Orange Alert

Digital Religion: 3D Temples, Confession Apps, Virtual Shrines

New course tackles meaning of digital religion

Nov. 29, 2016, by Renée K. Gadoua

John W. Borchert G’13
John W. Borchert G’13

Nearly every aspect of modern life intersects with digital culture and is being reshaped by rapidly changing technology. A new undergraduate course will investigate the ways religious practice is shaped by technology and how technological practice is shaped by religion.

“The class is going to raise critical questions about the power of digital technology as it intersects with religious practice,” says John W. Borchert G’13, a Ph.D. student in the Department of Religion in the College of Arts & Sciences. “As students and thinkers in this class, we have a chance to be highly conscious of what shapes religion online.”

Borchert’s class, “Digital Religion” (REL 320), will include readings from media scholars of the early and mid-1990s predicting the potential of religion online. “They were either overly optimistic or dystopic,” he explains. “Religion online would save the world and bridge all the gaps, or it would destroy everything.”

The course is “a chance to see how certain theoretical approaches may help understand this,” he adds. “We get to create our own methodological lenses.” Students will consider how digital technology changes religious practice and how religious practice changes digital technology. They’ll also ask: What is religion online? What is online religion? How has the study of religion and the digital changed as technology changes?

Screenshot of the digital app, Mecca 3D. (Courtesy: Mecca3D.net)
Screenshot of the digital app, Mecca 3D. (Courtesy: Mecca3D.net)

Examples of digital religion include fully rendered 3D temples and churches, prayer and confession apps, digital shrines and offerings, virtual graveyards and online pilgrimages. These intersections between digital and specifically religious practices raise questions about whether the barrier between the digital and the non-digital experience dissolves, Borchert says.

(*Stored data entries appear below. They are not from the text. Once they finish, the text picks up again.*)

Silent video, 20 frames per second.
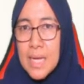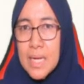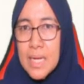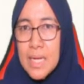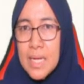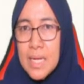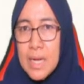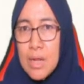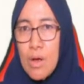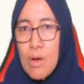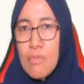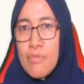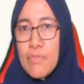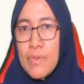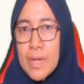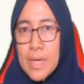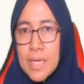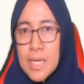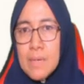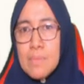degree of
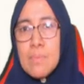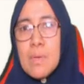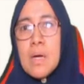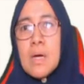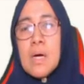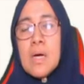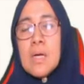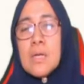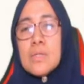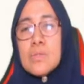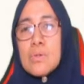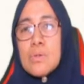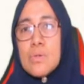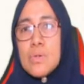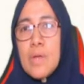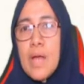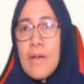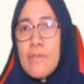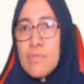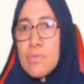freedom. So
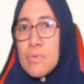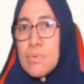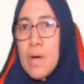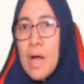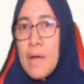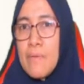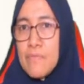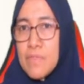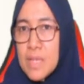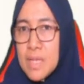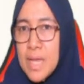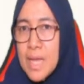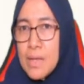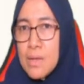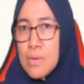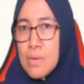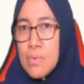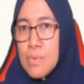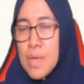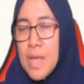you have to, after that,
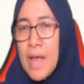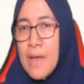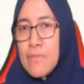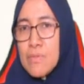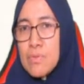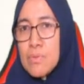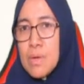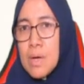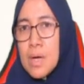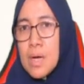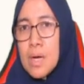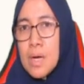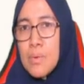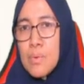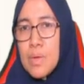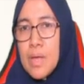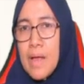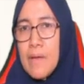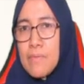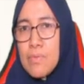we
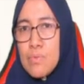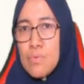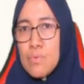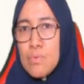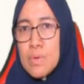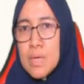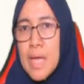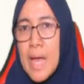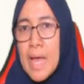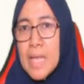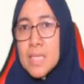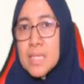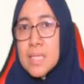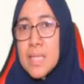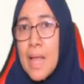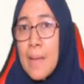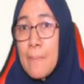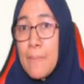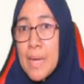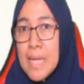have to
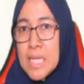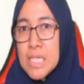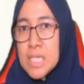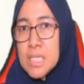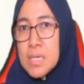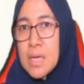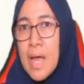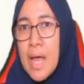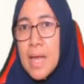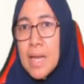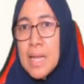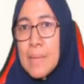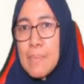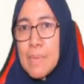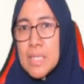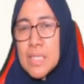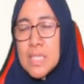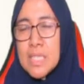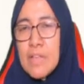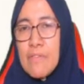establish
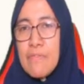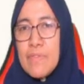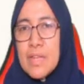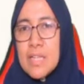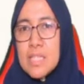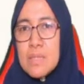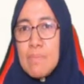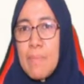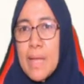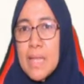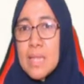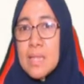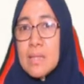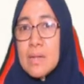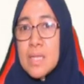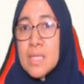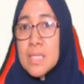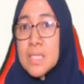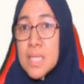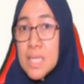element stiffness
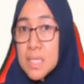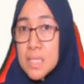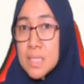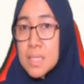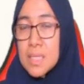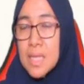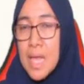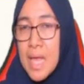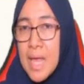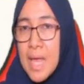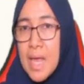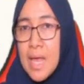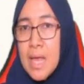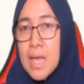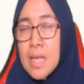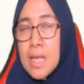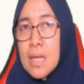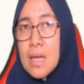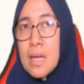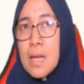matrices
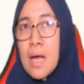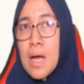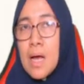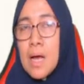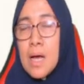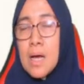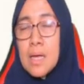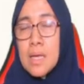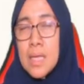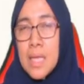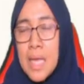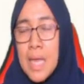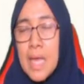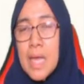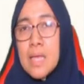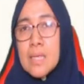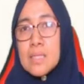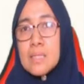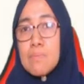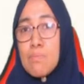K,
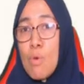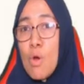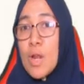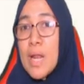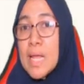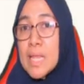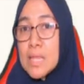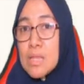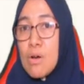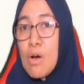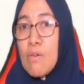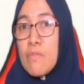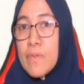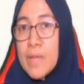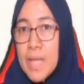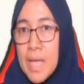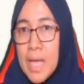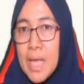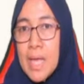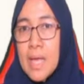small letter of
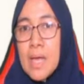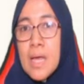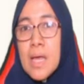K,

For college students who have been raised and shaped by digital culture, “This is a time to pause and think about digital practices and how they shape human beings and how those human beings change shape,” he says. “Technology is not imposed on human beings. It’s something humans create and cultures shape and reshape and make it do work for them.”

Borchert has been studying religion and digital culture for about 10 years. “Online ritual is fascinating to me,” he says, noting that via the app Mecca 3D “you are able to walk the Hajj in Mecca. (Participating in the Hajj is one of the five pillars of Islam, required of every adherent at least once in his or her lifetime.)

People can also participate in virtual Puja, a Hindu prayer ritual, and the Tibetan Buddhist leader Dalai Lama has said that in spinning a virtual prayer wheel, the computer’s hard drive can mimic the prayer wheel, Borchert explains.

“The point of the class is not to go on a field trip, but to be highly conscious of the ways technology makes religion available to whom and when,” he says.